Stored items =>
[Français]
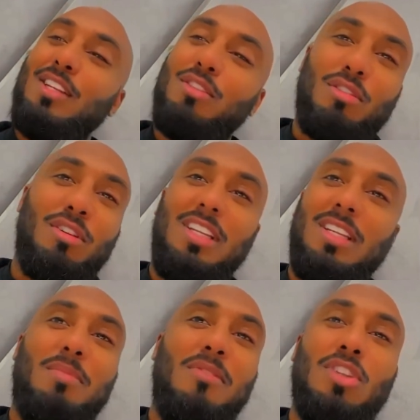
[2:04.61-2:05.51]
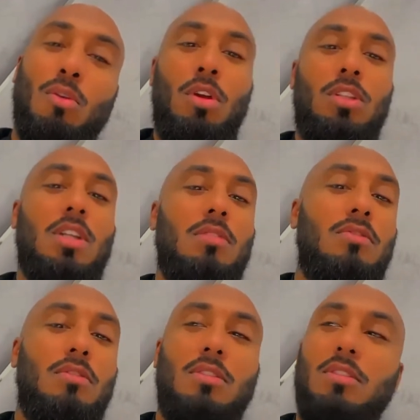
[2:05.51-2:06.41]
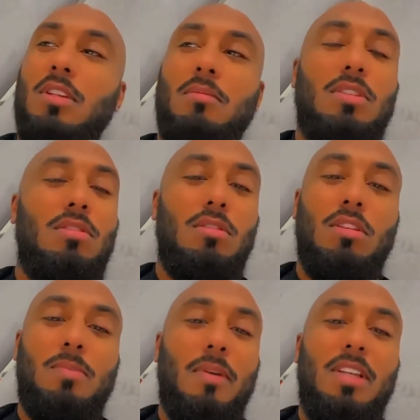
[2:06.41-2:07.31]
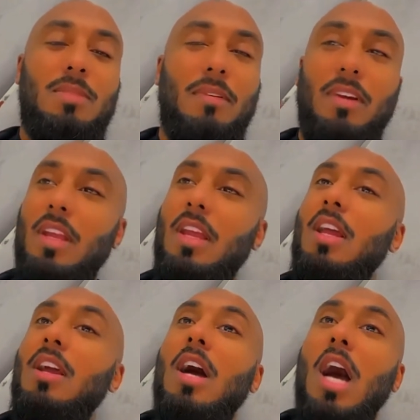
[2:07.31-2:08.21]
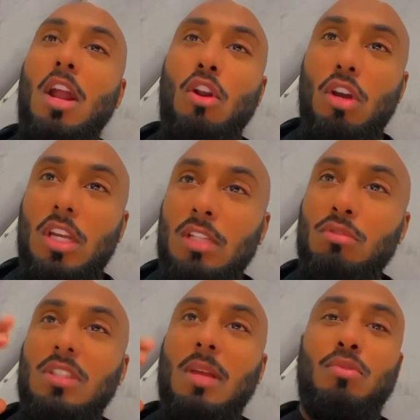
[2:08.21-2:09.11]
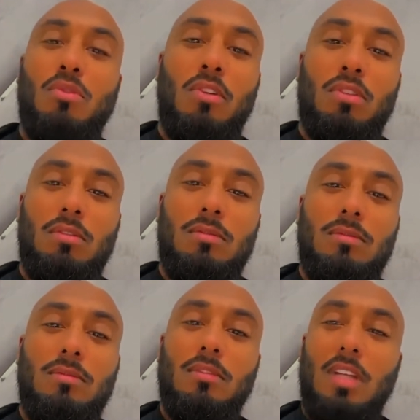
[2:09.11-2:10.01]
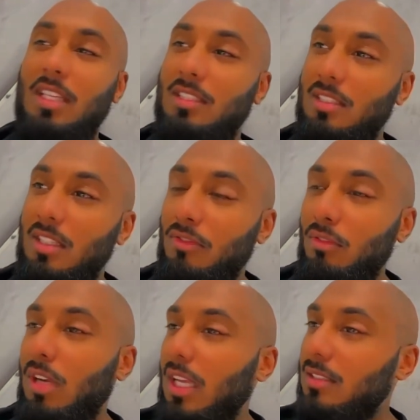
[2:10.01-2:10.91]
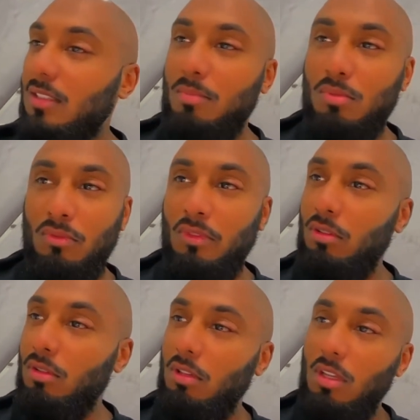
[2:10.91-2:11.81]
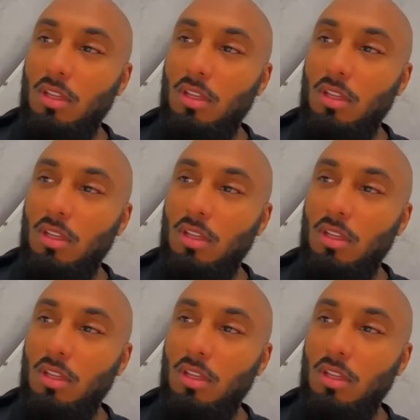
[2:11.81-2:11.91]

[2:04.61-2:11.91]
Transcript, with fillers: Tu connais, ils peuvent dire, ouais, c'est un ouf, lui, c'est un mytho. Non, c'est pas vrai, c'est pas vrai. Alors qu'elle nous snappe son ventre. Voilà, si c'est faux, qu'elle snappe son ventre.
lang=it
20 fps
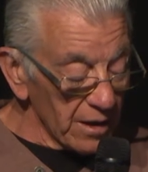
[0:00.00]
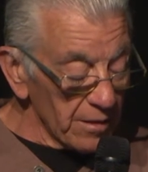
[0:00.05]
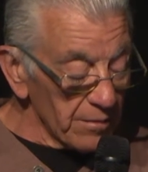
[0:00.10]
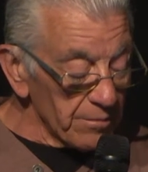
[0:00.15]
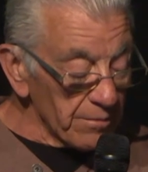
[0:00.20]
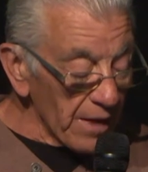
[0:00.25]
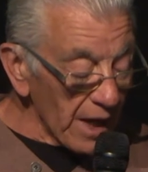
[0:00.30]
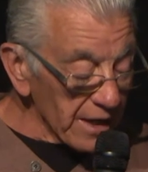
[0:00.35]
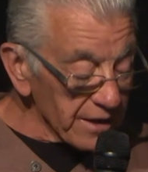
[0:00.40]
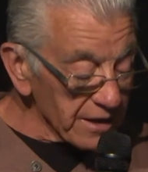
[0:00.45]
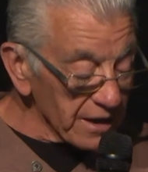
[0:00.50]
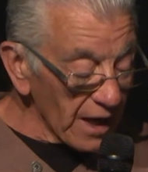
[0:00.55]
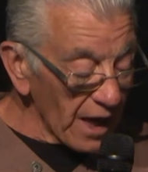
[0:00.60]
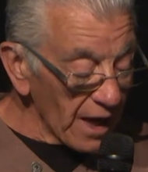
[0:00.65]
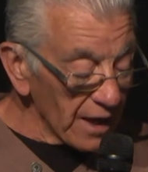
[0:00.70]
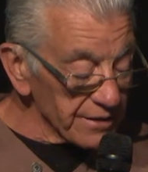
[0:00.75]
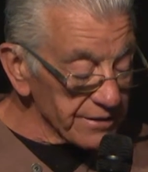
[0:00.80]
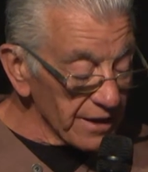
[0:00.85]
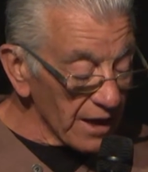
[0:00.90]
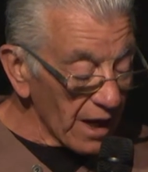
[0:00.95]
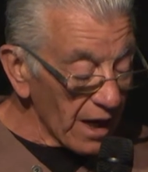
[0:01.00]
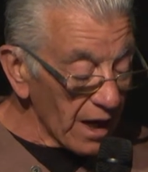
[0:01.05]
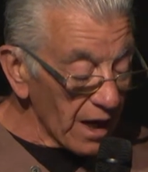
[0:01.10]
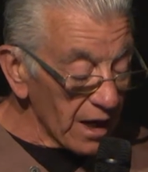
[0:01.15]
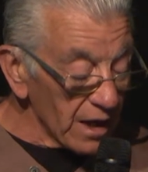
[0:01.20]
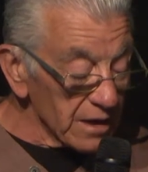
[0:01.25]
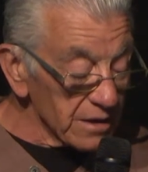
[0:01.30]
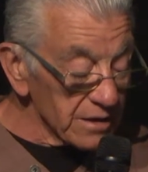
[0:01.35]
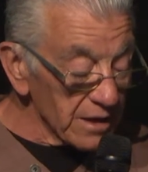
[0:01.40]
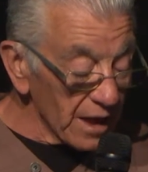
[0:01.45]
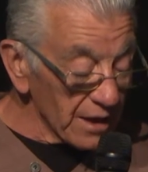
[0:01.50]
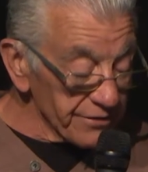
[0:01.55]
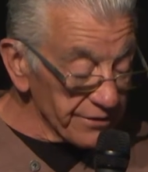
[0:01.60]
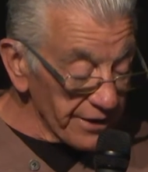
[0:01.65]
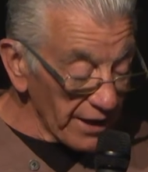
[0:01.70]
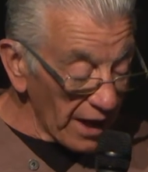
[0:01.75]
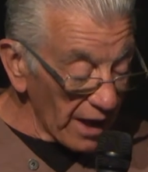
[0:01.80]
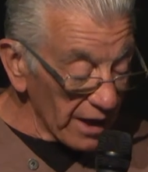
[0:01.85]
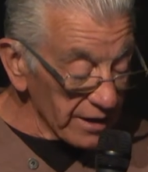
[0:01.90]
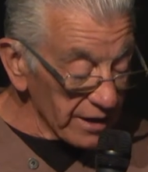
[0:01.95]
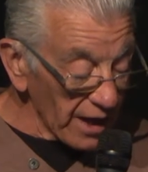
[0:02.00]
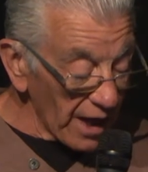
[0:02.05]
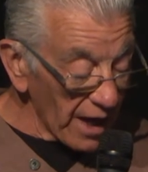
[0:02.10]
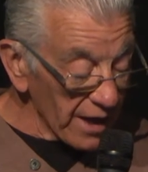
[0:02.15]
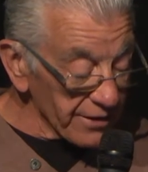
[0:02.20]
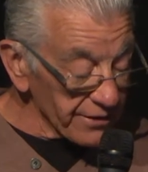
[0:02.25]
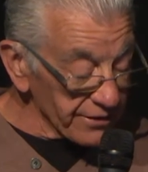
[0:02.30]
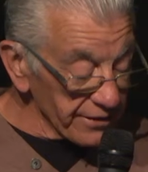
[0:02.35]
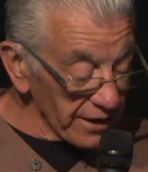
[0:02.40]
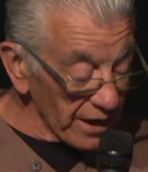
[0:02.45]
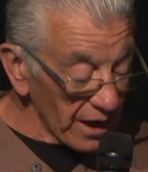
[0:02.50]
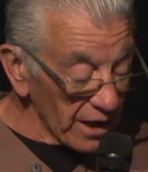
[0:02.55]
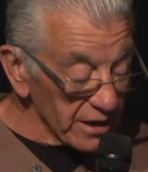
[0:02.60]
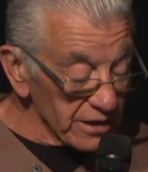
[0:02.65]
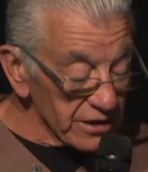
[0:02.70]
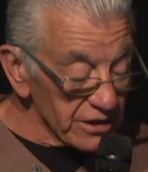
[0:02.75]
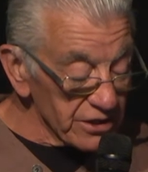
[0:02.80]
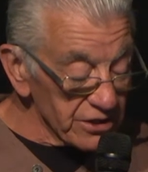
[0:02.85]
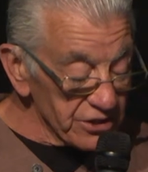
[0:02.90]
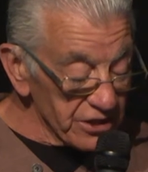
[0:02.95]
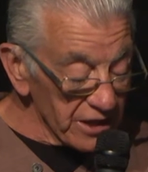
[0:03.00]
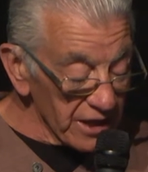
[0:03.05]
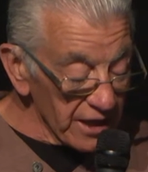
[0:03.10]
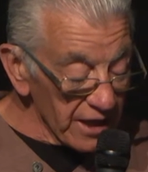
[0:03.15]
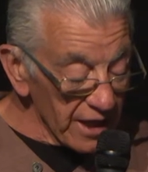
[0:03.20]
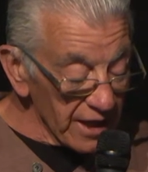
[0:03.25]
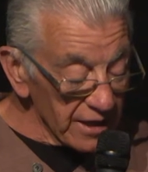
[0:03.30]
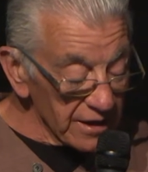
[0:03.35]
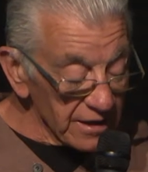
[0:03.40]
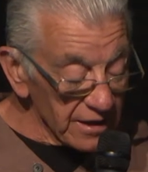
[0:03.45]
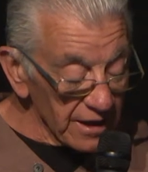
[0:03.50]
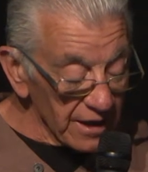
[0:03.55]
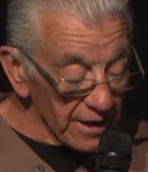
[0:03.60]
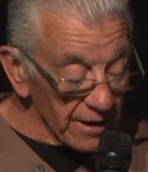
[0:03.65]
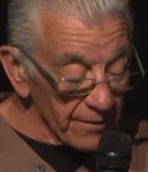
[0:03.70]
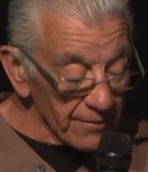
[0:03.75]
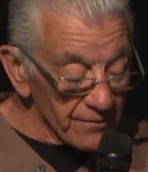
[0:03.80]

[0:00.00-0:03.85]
mercata nanta aperta IGN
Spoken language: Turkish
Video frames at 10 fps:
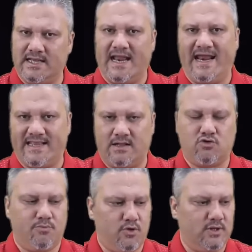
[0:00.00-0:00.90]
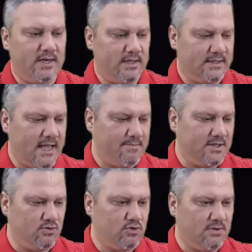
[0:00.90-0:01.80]
da nereden kuponları iddia
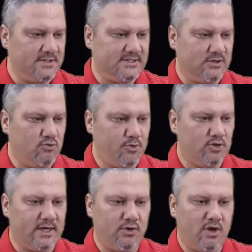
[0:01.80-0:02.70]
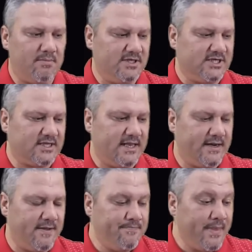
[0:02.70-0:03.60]
bilir uygulamasında kuponları
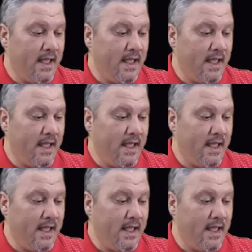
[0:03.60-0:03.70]
görebileceklerini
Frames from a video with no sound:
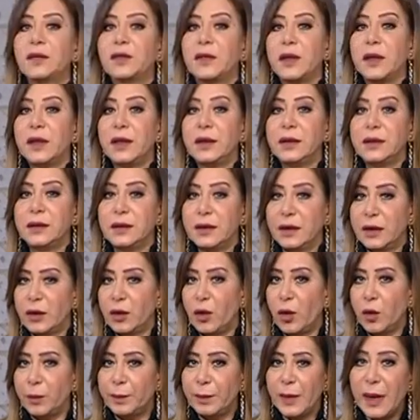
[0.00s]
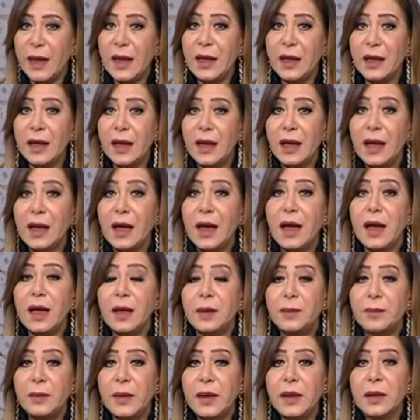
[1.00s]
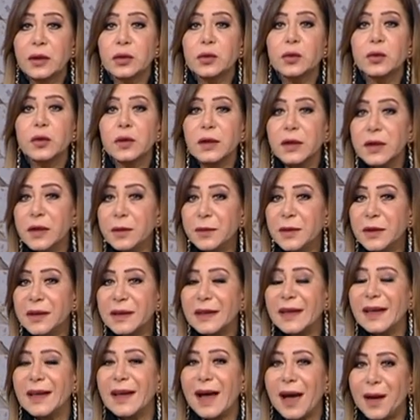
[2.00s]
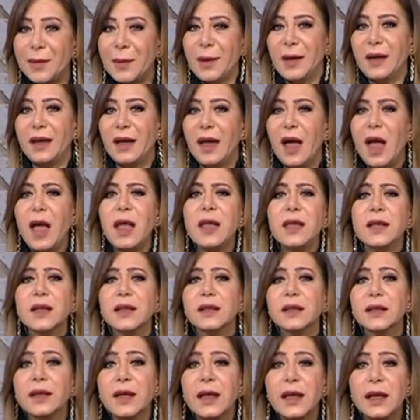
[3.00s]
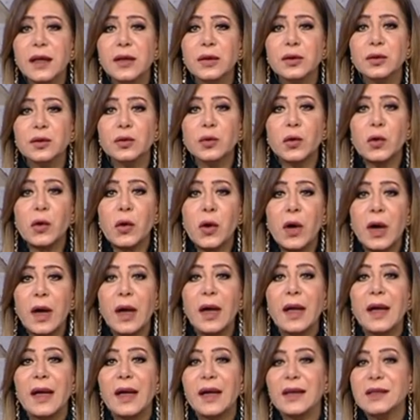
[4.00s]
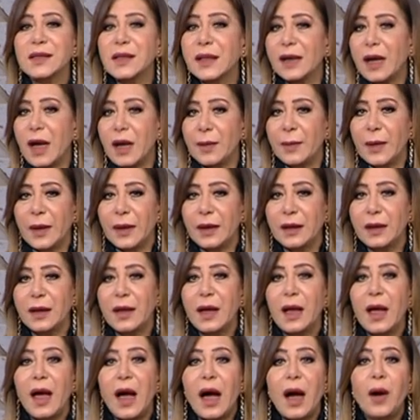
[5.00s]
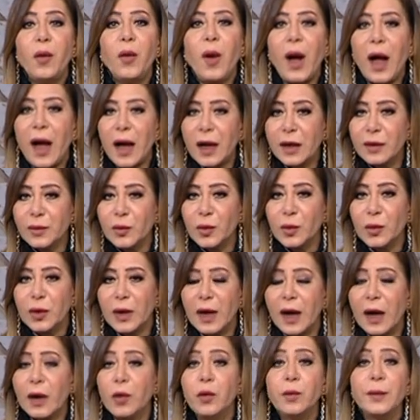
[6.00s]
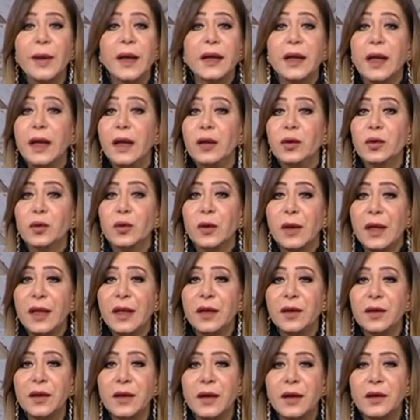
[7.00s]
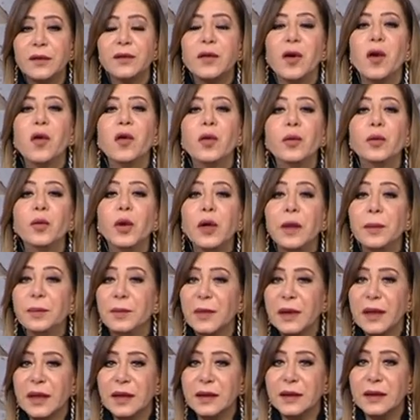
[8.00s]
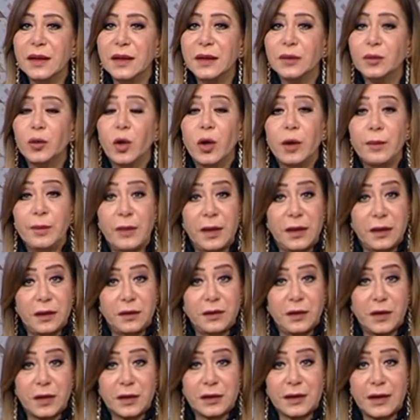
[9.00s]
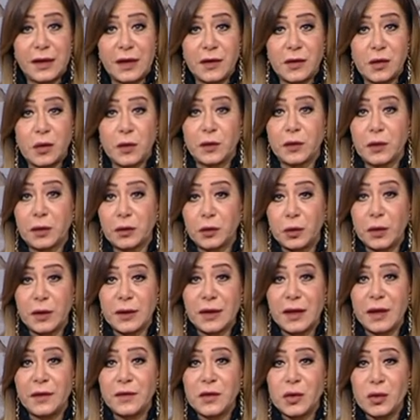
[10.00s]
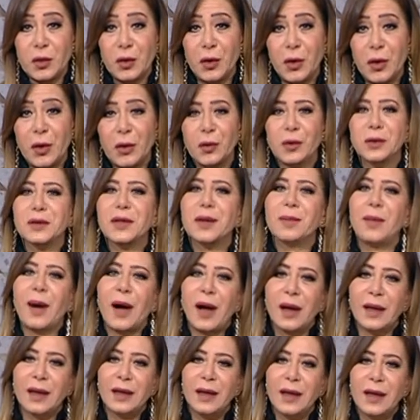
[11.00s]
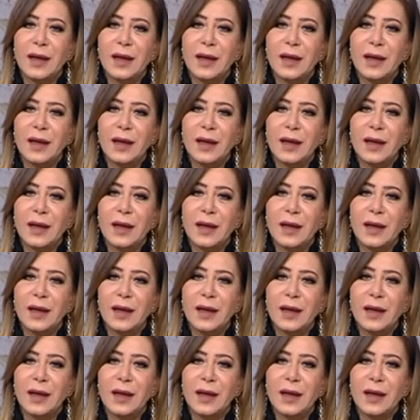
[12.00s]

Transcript: في عيد العمال أهمية وقيمة العمل أيا كان نوع هذا العمل او حجمه او مجاله ايه فهو مهم جدا مهم للفرد نفسه في تطوير نفسه وطبعا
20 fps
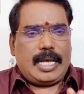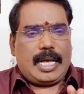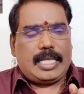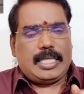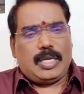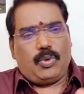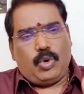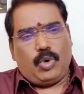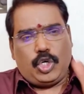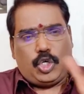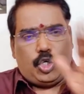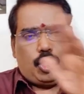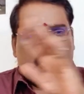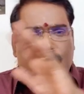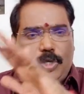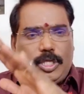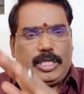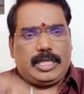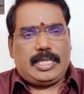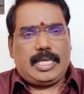அந்த
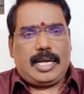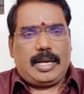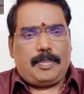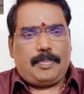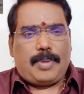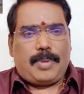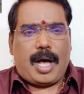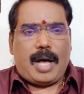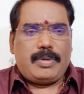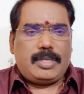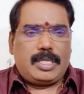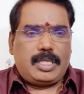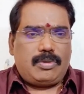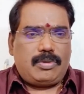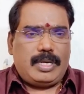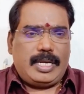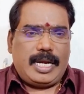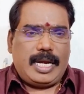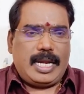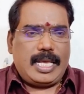ஒட்டுமொத்த
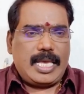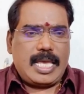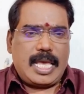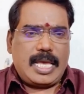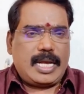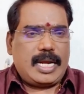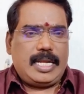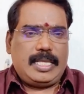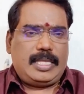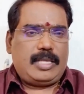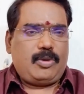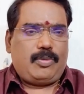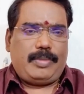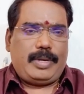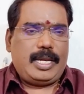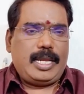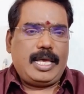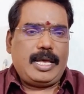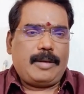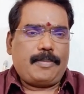பாவத்துவ நிலையை கணித்தோம்
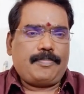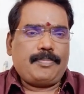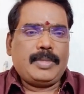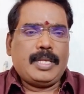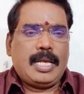இல்லையா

WHAT YOU HAVE TO DO => Return the records exactly as they stand, and drop every picture.

EXERCISE RESPONSE =>
[Français]
[2:04.61-2:05.51]
[2:05.51-2:06.41]
[2:06.41-2:07.31]
[2:07.31-2:08.21]
[2:08.21-2:09.11]
[2:09.11-2:10.01]
[2:10.01-2:10.91]
[2:10.91-2:11.81]
[2:11.81-2:11.91]

[2:04.61-2:11.91]
Transcript, with fillers: Tu connais, ils peuvent dire, ouais, c'est un ouf, lui, c'est un mytho. Non, c'est pas vrai, c'est pas vrai. Alors qu'elle nous snappe son ventre. Voilà, si c'est faux, qu'elle snappe son ventre.
lang=it
20 fps
[0:00.00]
[0:00.05]
[0:00.10]
[0:00.15]
[0:00.20]
[0:00.25]
[0:00.30]
[0:00.35]
[0:00.40]
[0:00.45]
[0:00.50]
[0:00.55]
[0:00.60]
[0:00.65]
[0:00.70]
[0:00.75]
[0:00.80]
[0:00.85]
[0:00.90]
[0:00.95]
[0:01.00]
[0:01.05]
[0:01.10]
[0:01.15]
[0:01.20]
[0:01.25]
[0:01.30]
[0:01.35]
[0:01.40]
[0:01.45]
[0:01.50]
[0:01.55]
[0:01.60]
[0:01.65]
[0:01.70]
[0:01.75]
[0:01.80]
[0:01.85]
[0:01.90]
[0:01.95]
[0:02.00]
[0:02.05]
[0:02.10]
[0:02.15]
[0:02.20]
[0:02.25]
[0:02.30]
[0:02.35]
[0:02.40]
[0:02.45]
[0:02.50]
[0:02.55]
[0:02.60]
[0:02.65]
[0:02.70]
[0:02.75]
[0:02.80]
[0:02.85]
[0:02.90]
[0:02.95]
[0:03.00]
[0:03.05]
[0:03.10]
[0:03.15]
[0:03.20]
[0:03.25]
[0:03.30]
[0:03.35]
[0:03.40]
[0:03.45]
[0:03.50]
[0:03.55]
[0:03.60]
[0:03.65]
[0:03.70]
[0:03.75]
[0:03.80]

[0:00.00-0:03.85]
mercata nanta aperta IGN
Spoken language: Turkish
Video frames at 10 fps:
[0:00.00-0:00.90]
[0:00.90-0:01.80]
da nereden kuponları iddia
[0:01.80-0:02.70]
[0:02.70-0:03.60]
bilir uygulamasında kuponları
[0:03.60-0:03.70]
görebileceklerini
Frames from a video with no sound:
[0.00s]
[1.00s]
[2.00s]
[3.00s]
[4.00s]
[5.00s]
[6.00s]
[7.00s]
[8.00s]
[9.00s]
[10.00s]
[11.00s]
[12.00s]

Transcript: في عيد العمال أهمية وقيمة العمل أيا كان نوع هذا العمل او حجمه او مجاله ايه فهو مهم جدا مهم للفرد نفسه في تطوير نفسه وطبعا
20 fps
அந்த
ஒட்டுமொத்த
பாவத்துவ நிலையை கணித்தோம்
இல்லையா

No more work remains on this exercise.